# What to do
Omitting any pictures, transcribe the entries below exactly.

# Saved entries
Start of Block

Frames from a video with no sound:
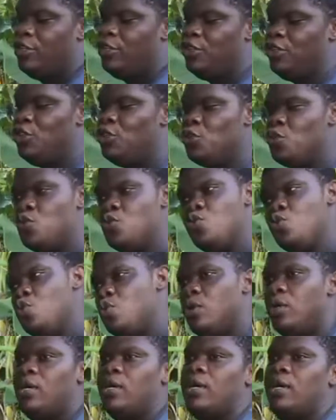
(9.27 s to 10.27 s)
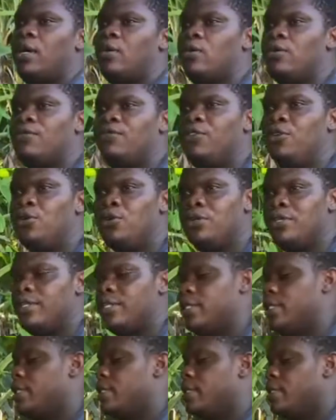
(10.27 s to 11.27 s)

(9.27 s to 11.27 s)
you, our viewers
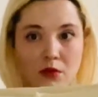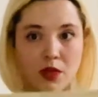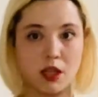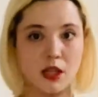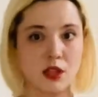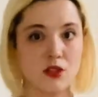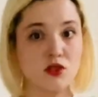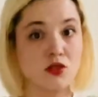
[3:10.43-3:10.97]

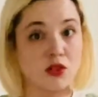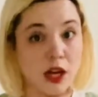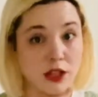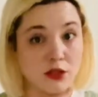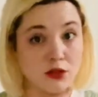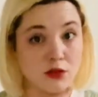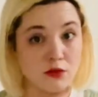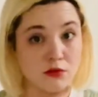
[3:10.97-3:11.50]
any
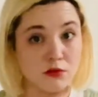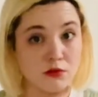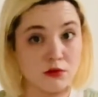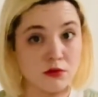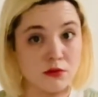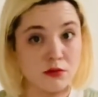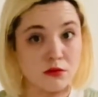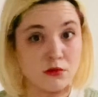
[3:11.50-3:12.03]
stretch
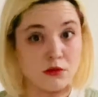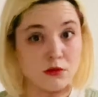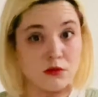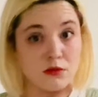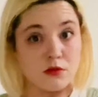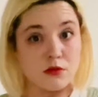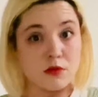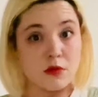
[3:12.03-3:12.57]

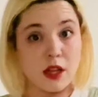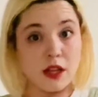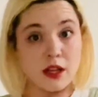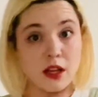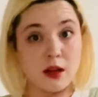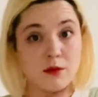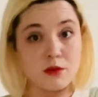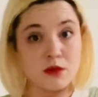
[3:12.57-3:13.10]
that
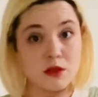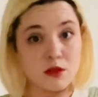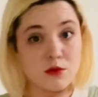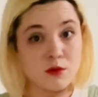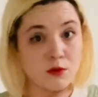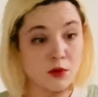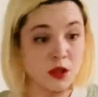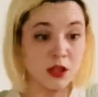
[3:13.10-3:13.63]
comes
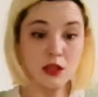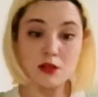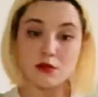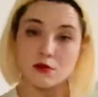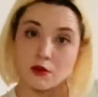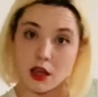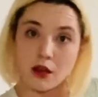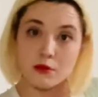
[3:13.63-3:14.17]
with this.
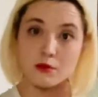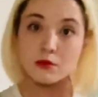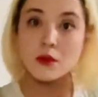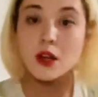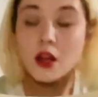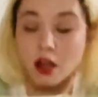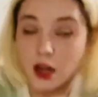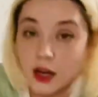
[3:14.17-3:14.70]
Yeah,
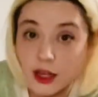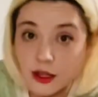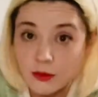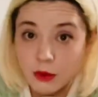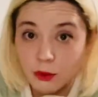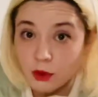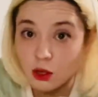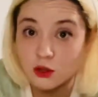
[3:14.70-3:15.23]
ready?
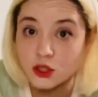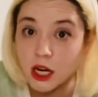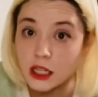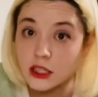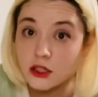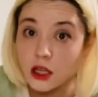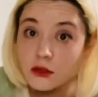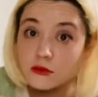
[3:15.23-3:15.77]
I'm gonna go try
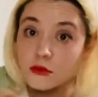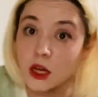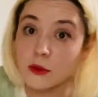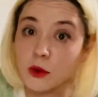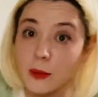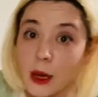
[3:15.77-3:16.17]
this on. I'll be right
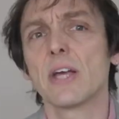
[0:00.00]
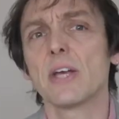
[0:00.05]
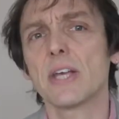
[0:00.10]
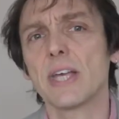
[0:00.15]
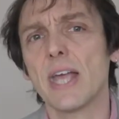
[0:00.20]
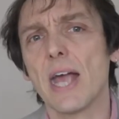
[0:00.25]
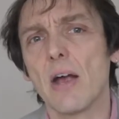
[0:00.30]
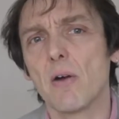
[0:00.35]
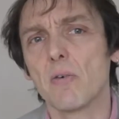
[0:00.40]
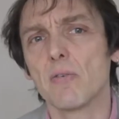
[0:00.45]
can
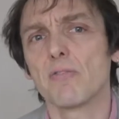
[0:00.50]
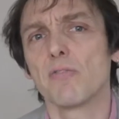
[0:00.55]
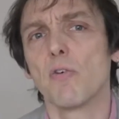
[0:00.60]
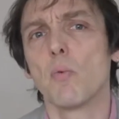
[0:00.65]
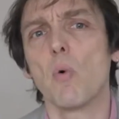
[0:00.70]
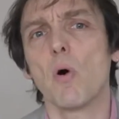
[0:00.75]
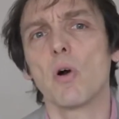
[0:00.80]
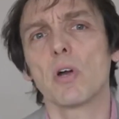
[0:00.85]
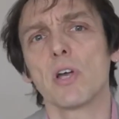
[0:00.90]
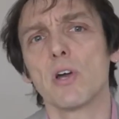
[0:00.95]
account for
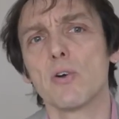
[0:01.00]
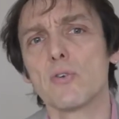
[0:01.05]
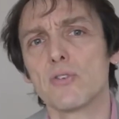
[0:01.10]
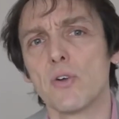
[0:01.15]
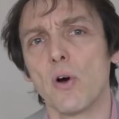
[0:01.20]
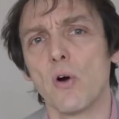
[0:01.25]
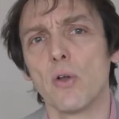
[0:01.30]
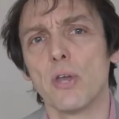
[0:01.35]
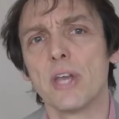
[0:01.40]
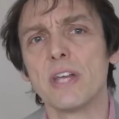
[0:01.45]
what goes
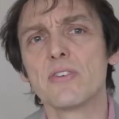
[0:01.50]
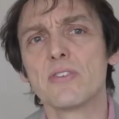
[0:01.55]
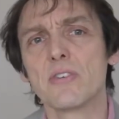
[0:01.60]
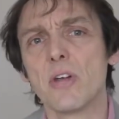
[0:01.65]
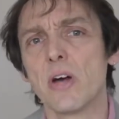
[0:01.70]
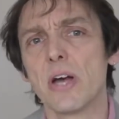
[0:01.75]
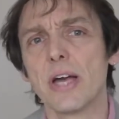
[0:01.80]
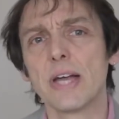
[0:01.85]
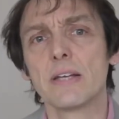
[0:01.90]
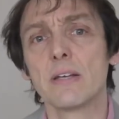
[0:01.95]
on
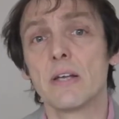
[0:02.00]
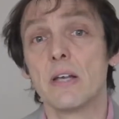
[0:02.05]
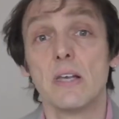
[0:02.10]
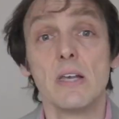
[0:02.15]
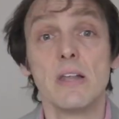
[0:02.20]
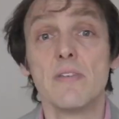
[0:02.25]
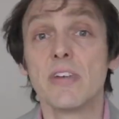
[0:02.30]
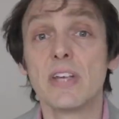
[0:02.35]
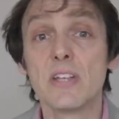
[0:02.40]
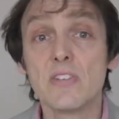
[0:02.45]
inside
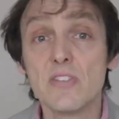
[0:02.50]
living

End of Block

# The completed task
Frames from a video with no sound:
(9.27 s to 10.27 s)
(10.27 s to 11.27 s)

(9.27 s to 11.27 s)
you, our viewers
[3:10.43-3:10.97]

[3:10.97-3:11.50]
any
[3:11.50-3:12.03]
stretch
[3:12.03-3:12.57]

[3:12.57-3:13.10]
that
[3:13.10-3:13.63]
comes
[3:13.63-3:14.17]
with this.
[3:14.17-3:14.70]
Yeah,
[3:14.70-3:15.23]
ready?
[3:15.23-3:15.77]
I'm gonna go try
[3:15.77-3:16.17]
this on. I'll be right
[0:00.00]
[0:00.05]
[0:00.10]
[0:00.15]
[0:00.20]
[0:00.25]
[0:00.30]
[0:00.35]
[0:00.40]
[0:00.45]
can
[0:00.50]
[0:00.55]
[0:00.60]
[0:00.65]
[0:00.70]
[0:00.75]
[0:00.80]
[0:00.85]
[0:00.90]
[0:00.95]
account for
[0:01.00]
[0:01.05]
[0:01.10]
[0:01.15]
[0:01.20]
[0:01.25]
[0:01.30]
[0:01.35]
[0:01.40]
[0:01.45]
what goes
[0:01.50]
[0:01.55]
[0:01.60]
[0:01.65]
[0:01.70]
[0:01.75]
[0:01.80]
[0:01.85]
[0:01.90]
[0:01.95]
on
[0:02.00]
[0:02.05]
[0:02.10]
[0:02.15]
[0:02.20]
[0:02.25]
[0:02.30]
[0:02.35]
[0:02.40]
[0:02.45]
inside
[0:02.50]
living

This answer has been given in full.